# Treating ich in a live plant aquarium



## robitreef (Jan 4, 2005)

I got a bout of Ich in my 75 gallon plant tank. So far my clown loaches and red eye puffer are affected. I was originally treating the tank with a product called Ich Attack for a week, but it is not really doing the trick. 

The LFS suggested I use Quick Cure along with some aquarium salt. Since Quick Cure contains formalin, they said that my plants may not tolerate it. I have Java moss, Fern, Jungle Val and Crypt pontederifolia. My main concern are the crypts. 
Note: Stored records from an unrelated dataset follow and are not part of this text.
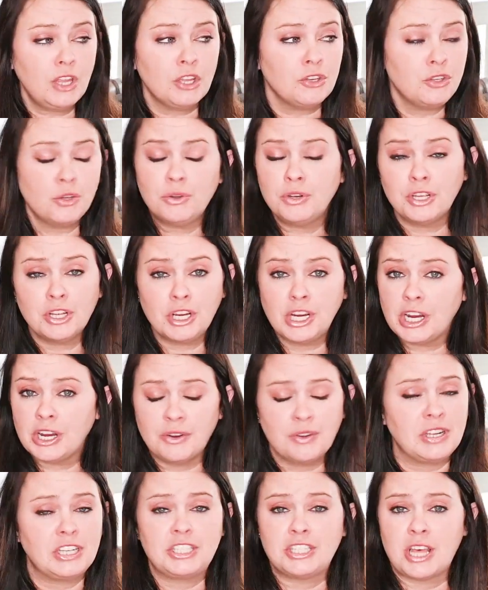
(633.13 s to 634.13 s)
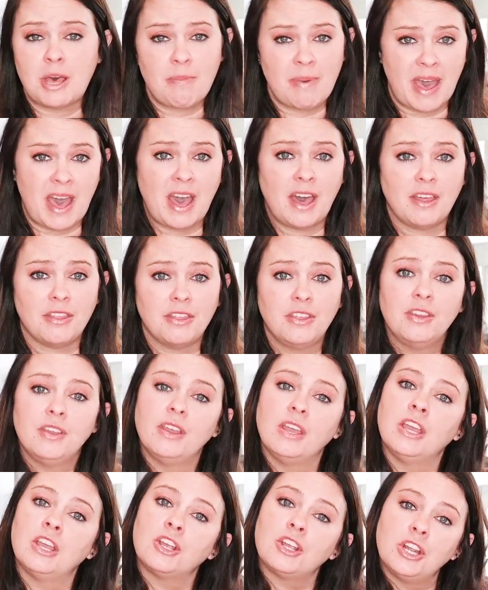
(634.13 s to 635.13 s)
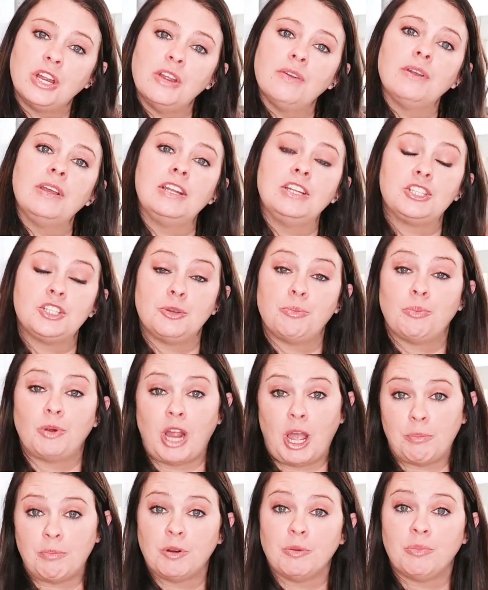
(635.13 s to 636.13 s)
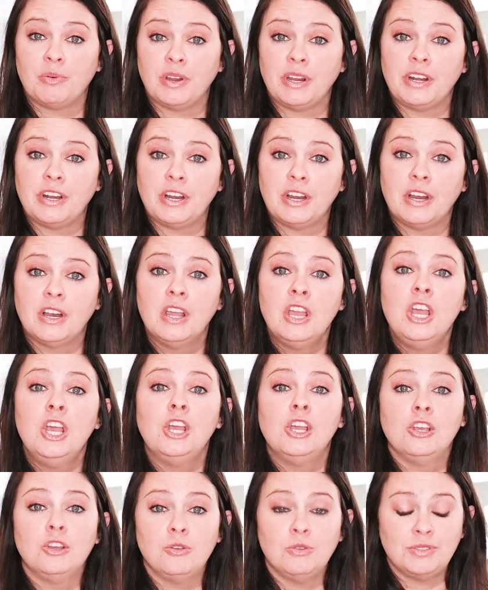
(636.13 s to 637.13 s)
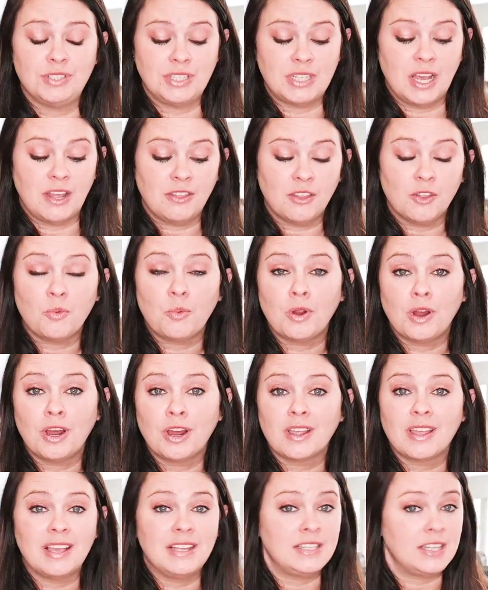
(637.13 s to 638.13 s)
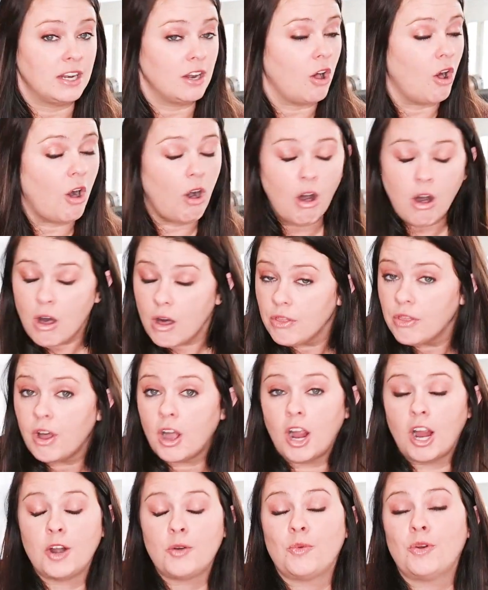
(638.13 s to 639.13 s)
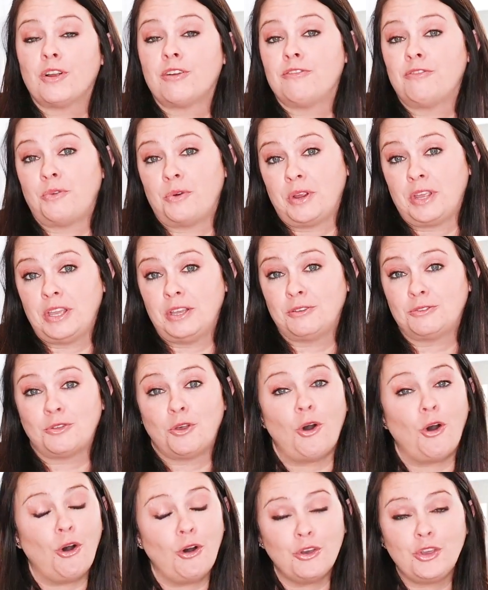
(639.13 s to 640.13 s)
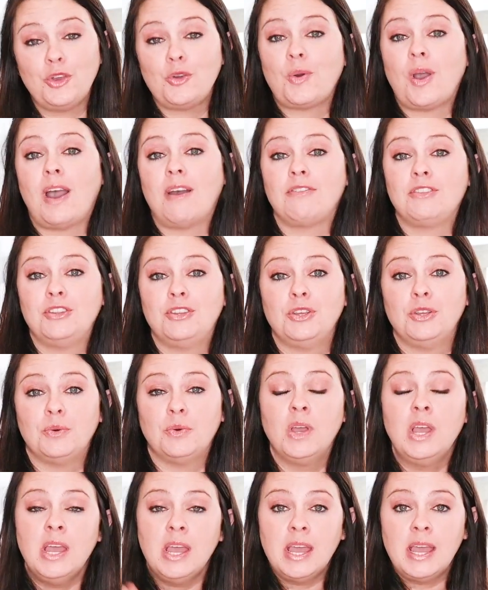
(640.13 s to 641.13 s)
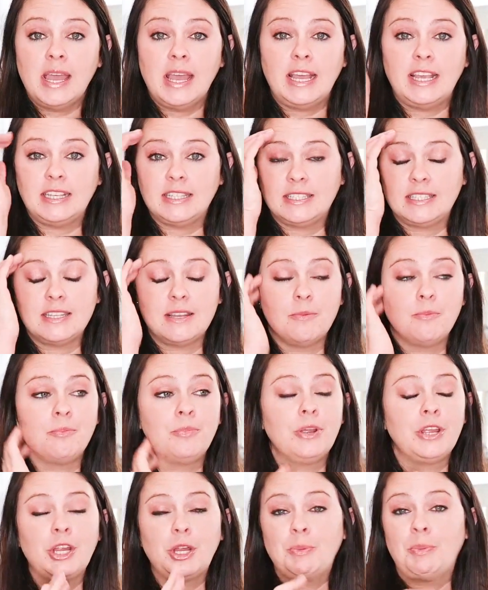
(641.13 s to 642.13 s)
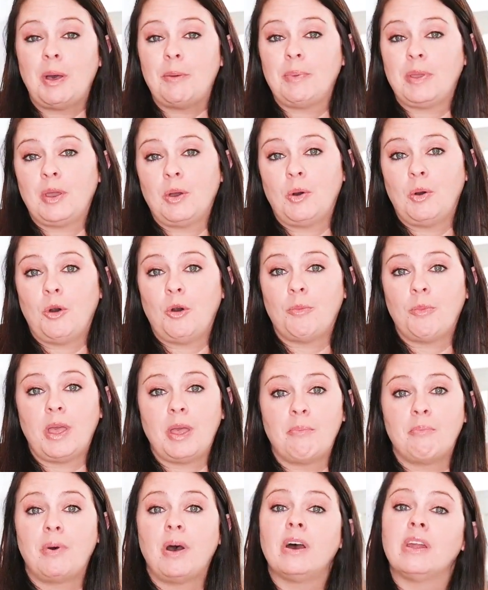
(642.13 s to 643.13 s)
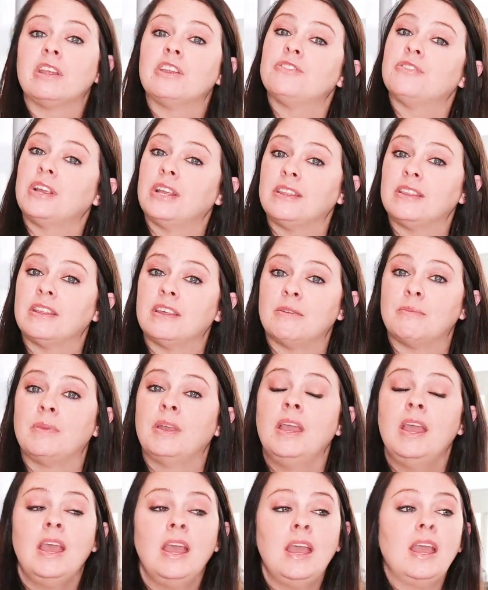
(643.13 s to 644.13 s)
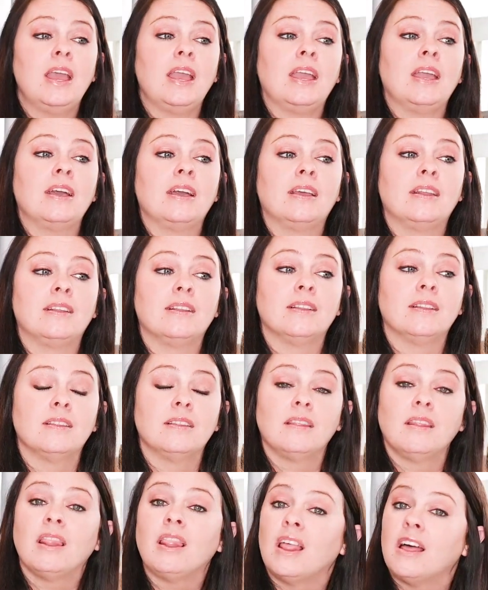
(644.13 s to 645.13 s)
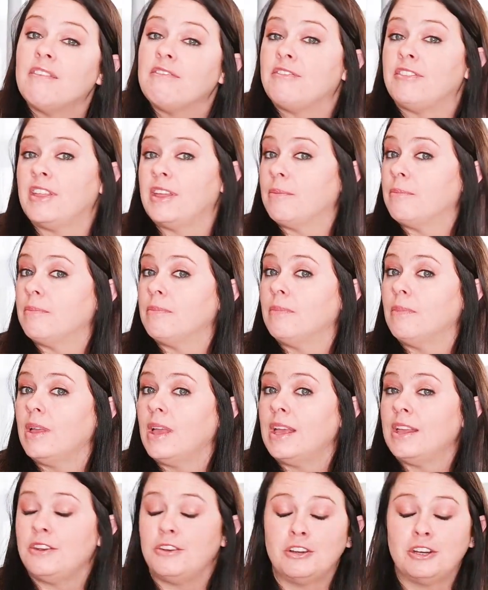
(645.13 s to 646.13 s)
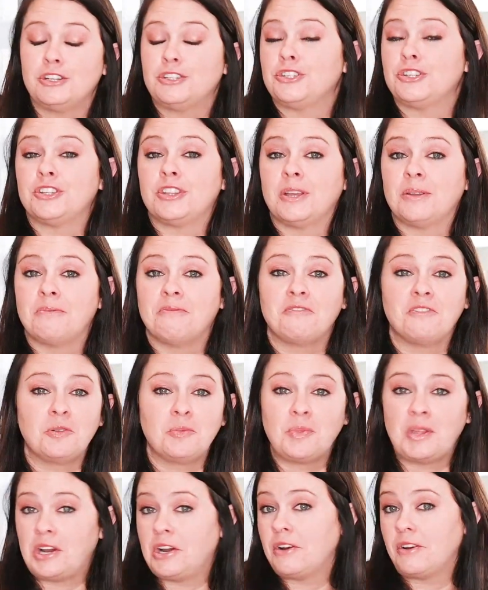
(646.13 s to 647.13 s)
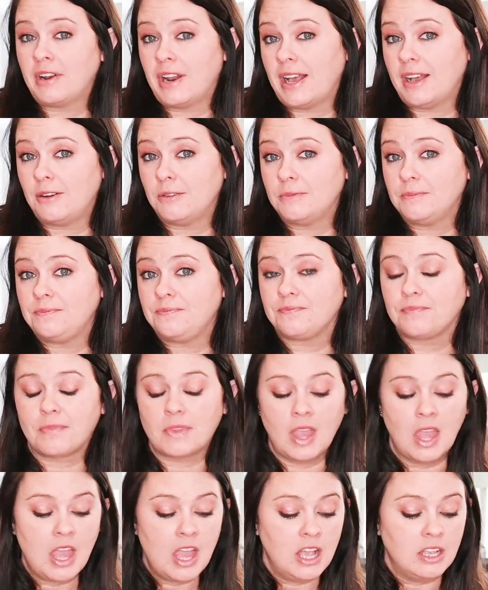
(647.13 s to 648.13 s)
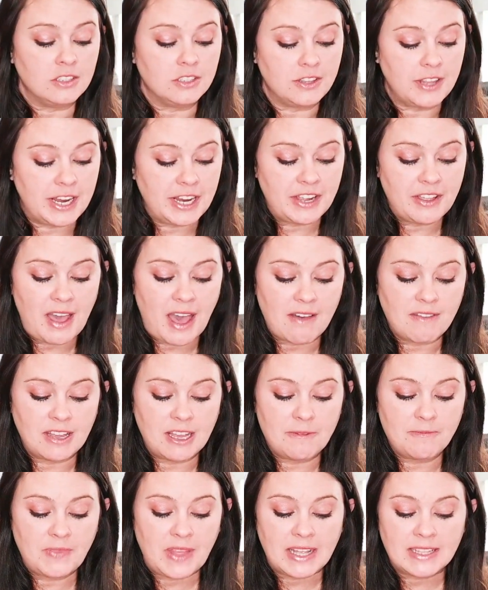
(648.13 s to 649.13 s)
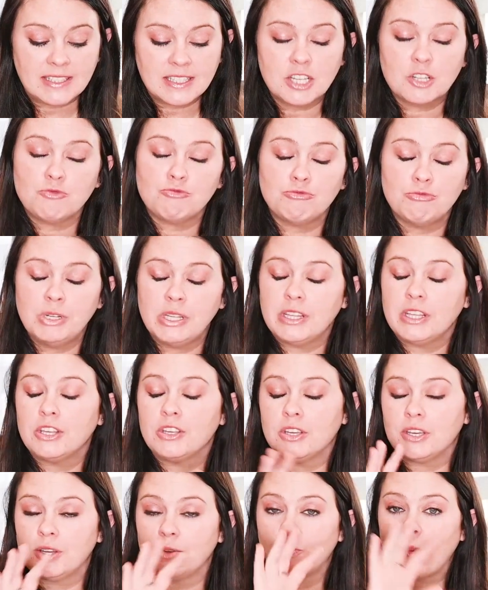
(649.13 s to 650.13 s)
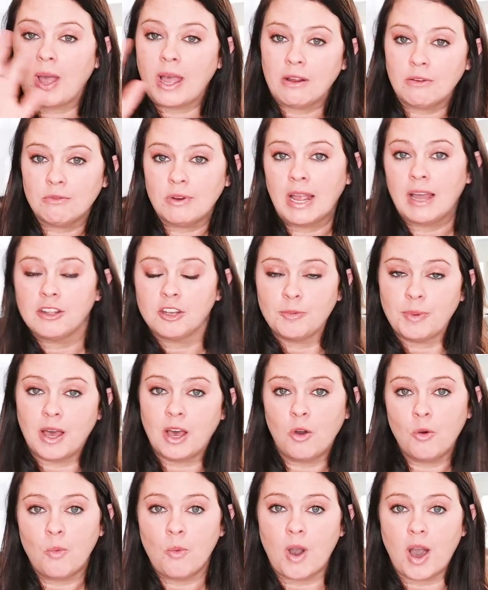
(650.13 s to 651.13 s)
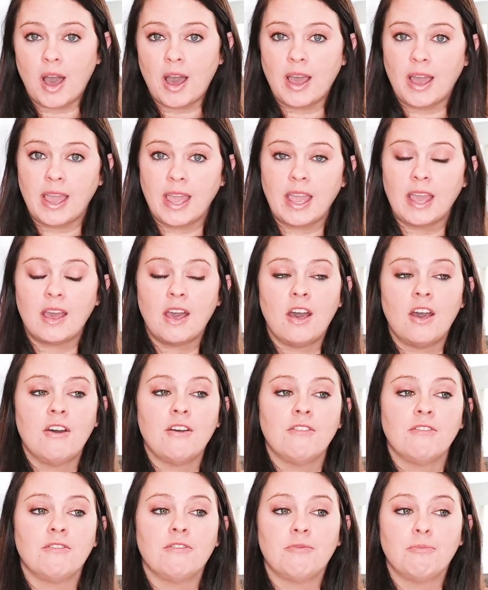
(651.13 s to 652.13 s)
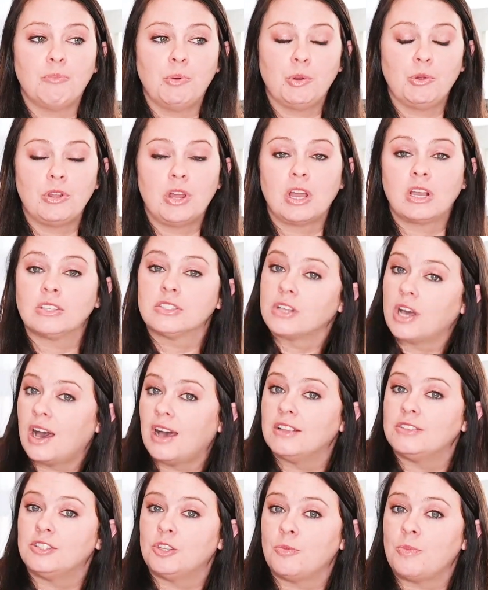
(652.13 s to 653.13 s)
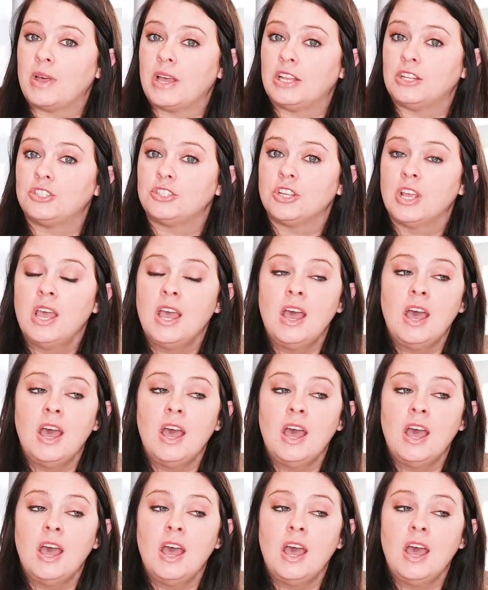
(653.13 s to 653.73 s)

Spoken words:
Don't encourage that path. Encourage the proper breeder who's done the work and done all the hard work for you. So all you have to do is bring your puppy home and potty train them and love them and nurture them from there on out. So there you have it. That's a really good roundabout why of Bulldogs cost so much.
Does anyone know what I can expect?


----------



## Roy Deki (Apr 7, 2004)

Do not use any chemicals...remove the fish if possible, place them in a quarantine tank and treat them there. Turn your heater up to 86* (2* per 3-4 hours) whether you remove the affected fish or not. Leave it up for 2 weeks even if all signs of ich are gone.


----------



## houseofcards (Feb 16, 2005)

I have always treated ich with CopperSafe at half strength and in about 10 days the ich is gone. I've never seen much of an affect on my fish and plants from the meds. I even have shrimp and cardinals in the tank. You also have to wait, sometimes it takes a few weeks for the ich to fall off the be killed by the meds. Also are you using carbon and did you remove it when treating?


----------



## robitreef (Jan 4, 2005)

I haven't been using carbon in my cannister filter, so there is no worry of the medications being absorbed by the carbon. I hope that putting in the salt won't affect anything either, though I know from this forum that some plants can tolerate salt.


----------



## imatrout (May 12, 2005)

I have used Quick Cure per the directtions with minimal impact on my plants. In conjunction, I also raised the water temp to 86. If you are unsure, raise the temp and add Qc at the 1/2 rate recommended for tetras.


----------



## Salt (Apr 5, 2005)

You can try using a phytoncide. Phytoncides are derived from vitamin K (naphthoquinone), and aquarium phytoncides contain natural sources.

I know of at least two. One is by Kordon and it's called Ich Attack. It's often overlooked because of the way it's packaged and named... it looks like a medication, but it's not. It's a phytoncide. Kordon also makes a more dilute version of the product called Prevent Ich. The ingredients are not disclosed. It is a dark thick brown color and has a sharp pungent smell. It will stain the water but only for about 12 hours. By 24 hours the color will be gone. It won't stain anything in the tank. At the recommended dose, it won't harm plants, invertebrates, or bacteria. It will actually help all of these organisms.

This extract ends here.